The task
Transcribe the line holding "[3:05.21-3:06.11]" together with every line after it, through the end of the records, exactly and with no pictures.

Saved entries
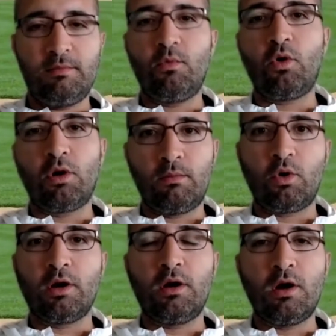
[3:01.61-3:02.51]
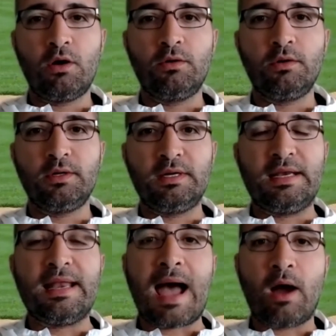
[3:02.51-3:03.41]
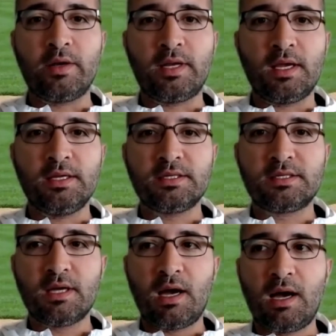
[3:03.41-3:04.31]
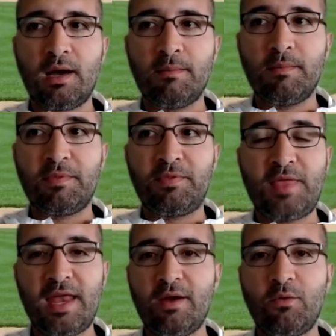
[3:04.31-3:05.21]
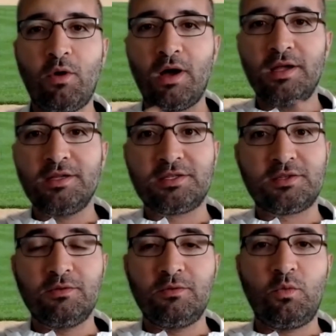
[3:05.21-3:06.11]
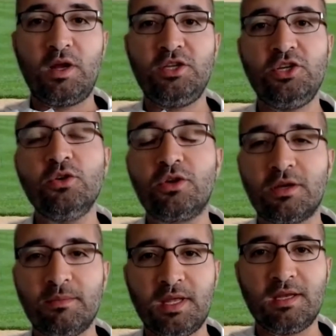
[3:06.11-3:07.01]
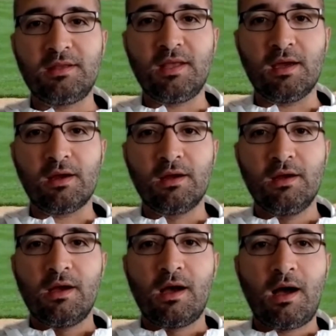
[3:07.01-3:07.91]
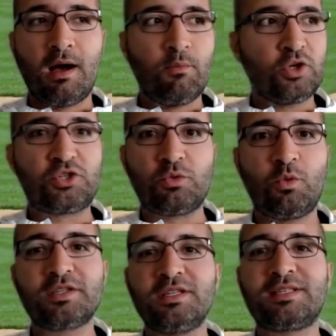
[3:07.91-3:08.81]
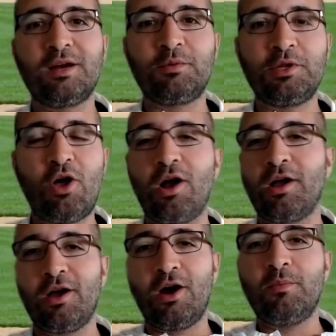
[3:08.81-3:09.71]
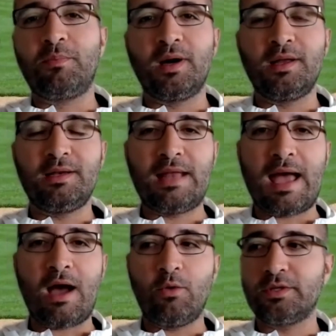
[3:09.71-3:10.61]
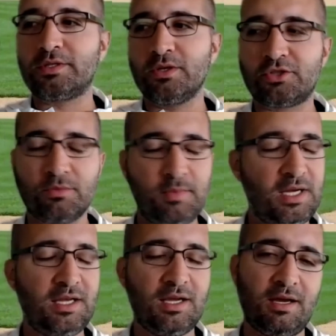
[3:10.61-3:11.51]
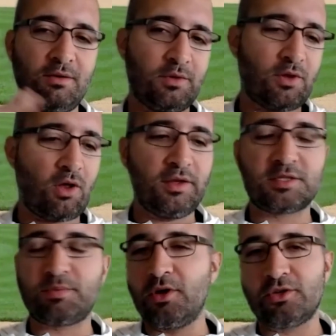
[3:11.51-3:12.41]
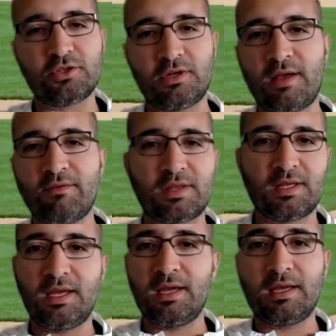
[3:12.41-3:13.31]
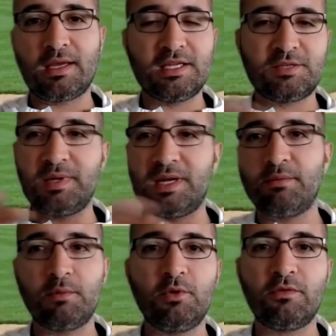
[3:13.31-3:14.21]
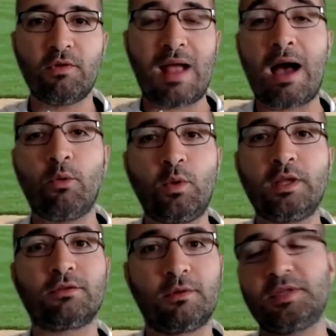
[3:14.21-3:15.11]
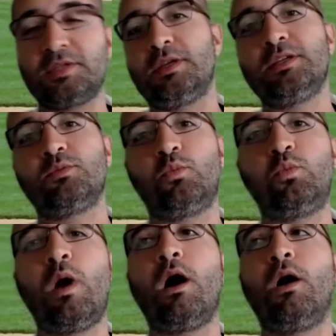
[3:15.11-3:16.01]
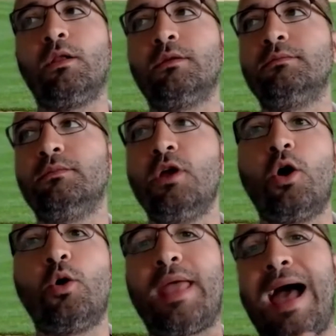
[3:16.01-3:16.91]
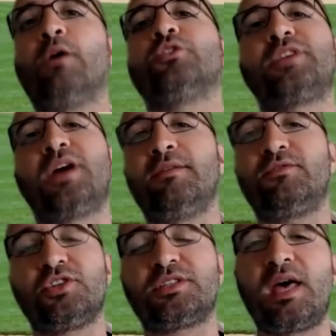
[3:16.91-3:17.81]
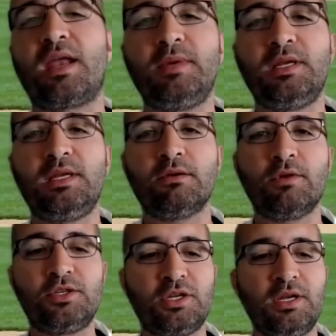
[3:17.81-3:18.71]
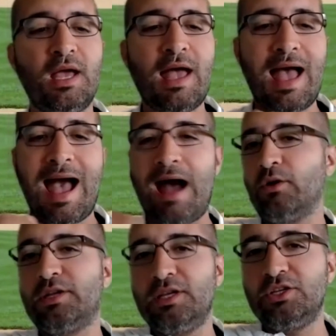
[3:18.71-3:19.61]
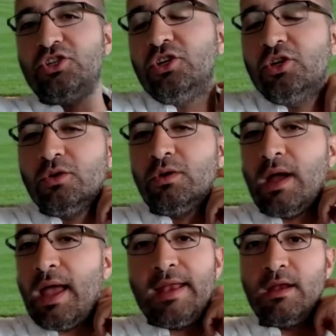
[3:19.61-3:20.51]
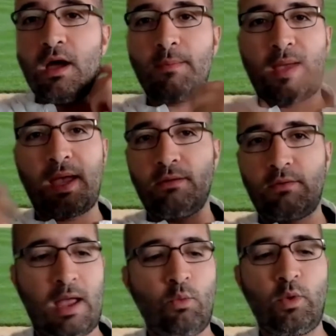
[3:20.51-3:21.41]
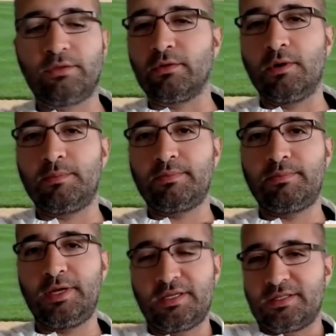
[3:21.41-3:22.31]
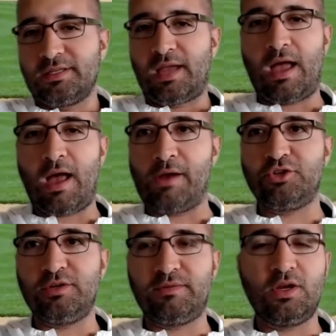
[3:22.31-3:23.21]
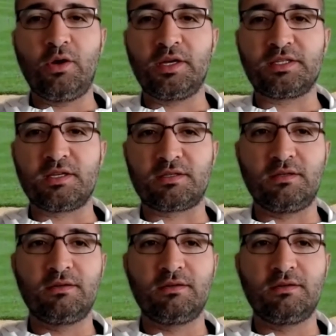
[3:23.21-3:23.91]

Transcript: more and more known nowadays than it was when you committed there. Which wasn't terribly long ago, but now with social media and with all the exposure and everything and kids being able to move around, Winthrop is well known outside of just that immediate region. How did you end up at Winthrop? Because like, how did you even know it existed?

Response area
[3:05.21-3:06.11]
[3:06.11-3:07.01]
[3:07.01-3:07.91]
[3:07.91-3:08.81]
[3:08.81-3:09.71]
[3:09.71-3:10.61]
[3:10.61-3:11.51]
[3:11.51-3:12.41]
[3:12.41-3:13.31]
[3:13.31-3:14.21]
[3:14.21-3:15.11]
[3:15.11-3:16.01]
[3:16.01-3:16.91]
[3:16.91-3:17.81]
[3:17.81-3:18.71]
[3:18.71-3:19.61]
[3:19.61-3:20.51]
[3:20.51-3:21.41]
[3:21.41-3:22.31]
[3:22.31-3:23.21]
[3:23.21-3:23.91]

Transcript: more and more known nowadays than it was when you committed there. Which wasn't terribly long ago, but now with social media and with all the exposure and everything and kids being able to move around, Winthrop is well known outside of just that immediate region. How did you end up at Winthrop? Because like, how did you even know it existed?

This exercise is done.